------ GIVEN INFORMATION ------

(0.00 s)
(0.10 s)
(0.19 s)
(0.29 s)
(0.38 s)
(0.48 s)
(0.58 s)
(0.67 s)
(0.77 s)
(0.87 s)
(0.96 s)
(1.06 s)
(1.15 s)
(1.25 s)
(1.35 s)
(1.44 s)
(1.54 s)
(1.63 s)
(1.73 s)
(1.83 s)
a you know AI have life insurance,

------
------ GIVEN INFORMATION ------

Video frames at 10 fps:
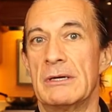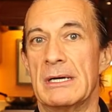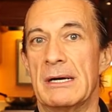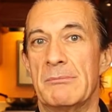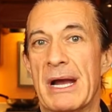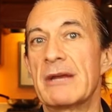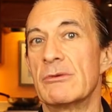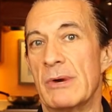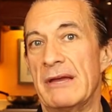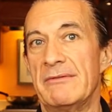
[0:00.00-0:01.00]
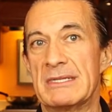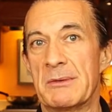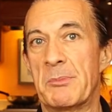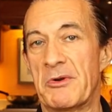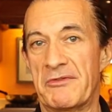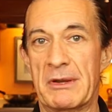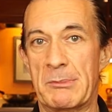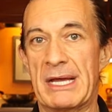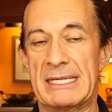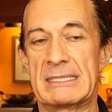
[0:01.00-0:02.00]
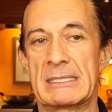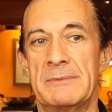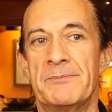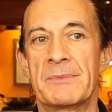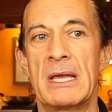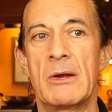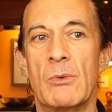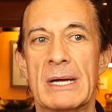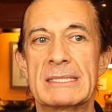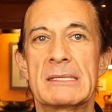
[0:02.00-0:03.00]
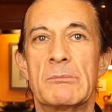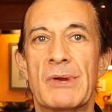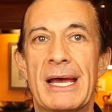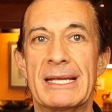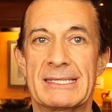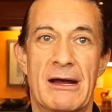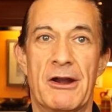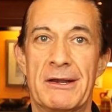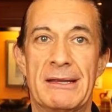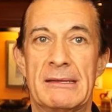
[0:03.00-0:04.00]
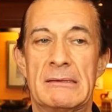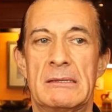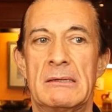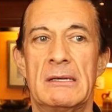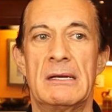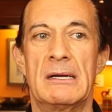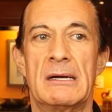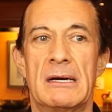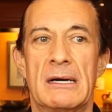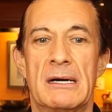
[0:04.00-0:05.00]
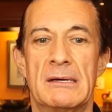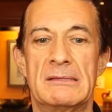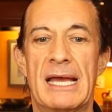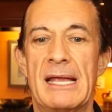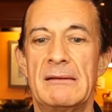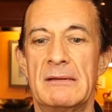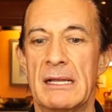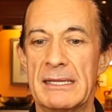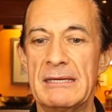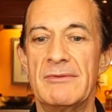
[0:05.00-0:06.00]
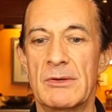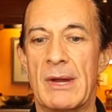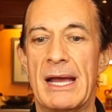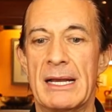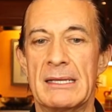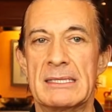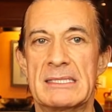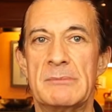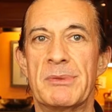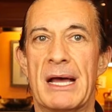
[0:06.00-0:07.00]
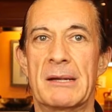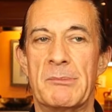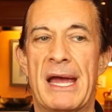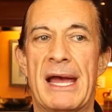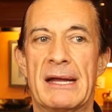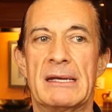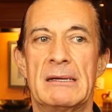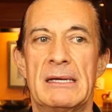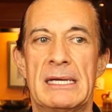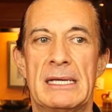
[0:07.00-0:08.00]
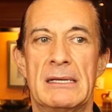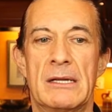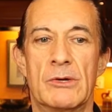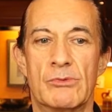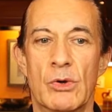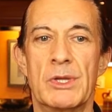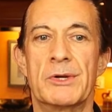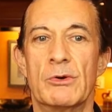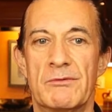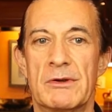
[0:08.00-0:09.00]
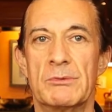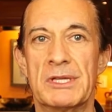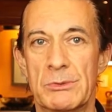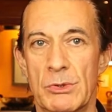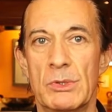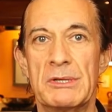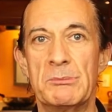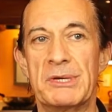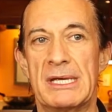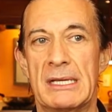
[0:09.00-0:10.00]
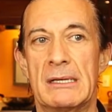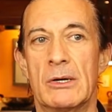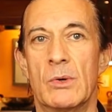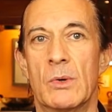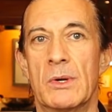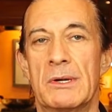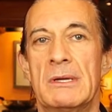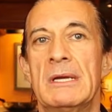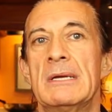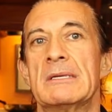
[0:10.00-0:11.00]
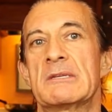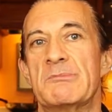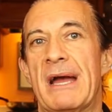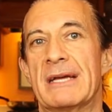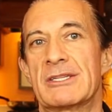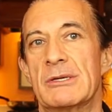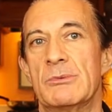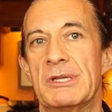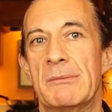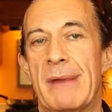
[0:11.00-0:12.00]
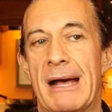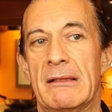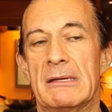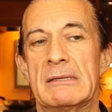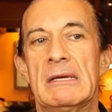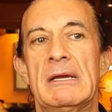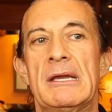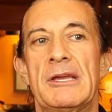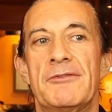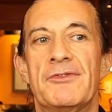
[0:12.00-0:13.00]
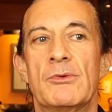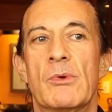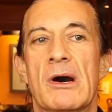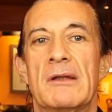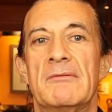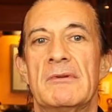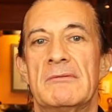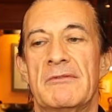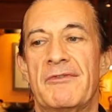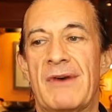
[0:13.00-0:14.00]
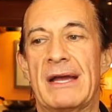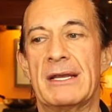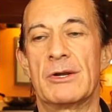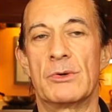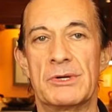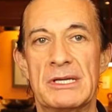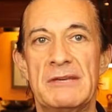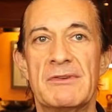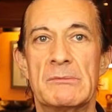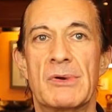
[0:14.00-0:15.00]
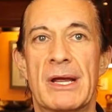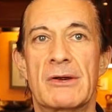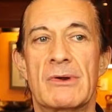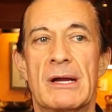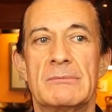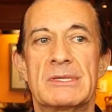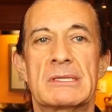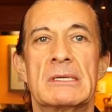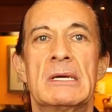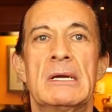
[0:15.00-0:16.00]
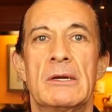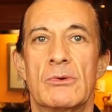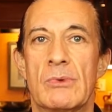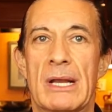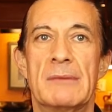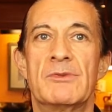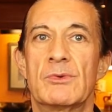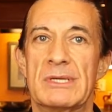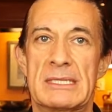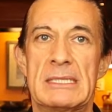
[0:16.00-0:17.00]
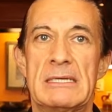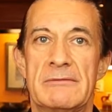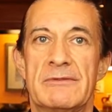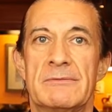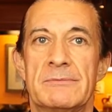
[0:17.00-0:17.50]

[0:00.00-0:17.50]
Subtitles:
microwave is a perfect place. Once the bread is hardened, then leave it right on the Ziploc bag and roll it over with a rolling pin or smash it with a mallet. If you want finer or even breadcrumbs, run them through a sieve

------

An exact transcription is needed of the lines from the one with "Video frames at" to the one with "[0:00.00-0:17.50]" above, both ends included, with pictures left out.

Video frames at 10 fps:
[0:00.00-0:01.00]
[0:01.00-0:02.00]
[0:02.00-0:03.00]
[0:03.00-0:04.00]
[0:04.00-0:05.00]
[0:05.00-0:06.00]
[0:06.00-0:07.00]
[0:07.00-0:08.00]
[0:08.00-0:09.00]
[0:09.00-0:10.00]
[0:10.00-0:11.00]
[0:11.00-0:12.00]
[0:12.00-0:13.00]
[0:13.00-0:14.00]
[0:14.00-0:15.00]
[0:15.00-0:16.00]
[0:16.00-0:17.00]
[0:17.00-0:17.50]

[0:00.00-0:17.50]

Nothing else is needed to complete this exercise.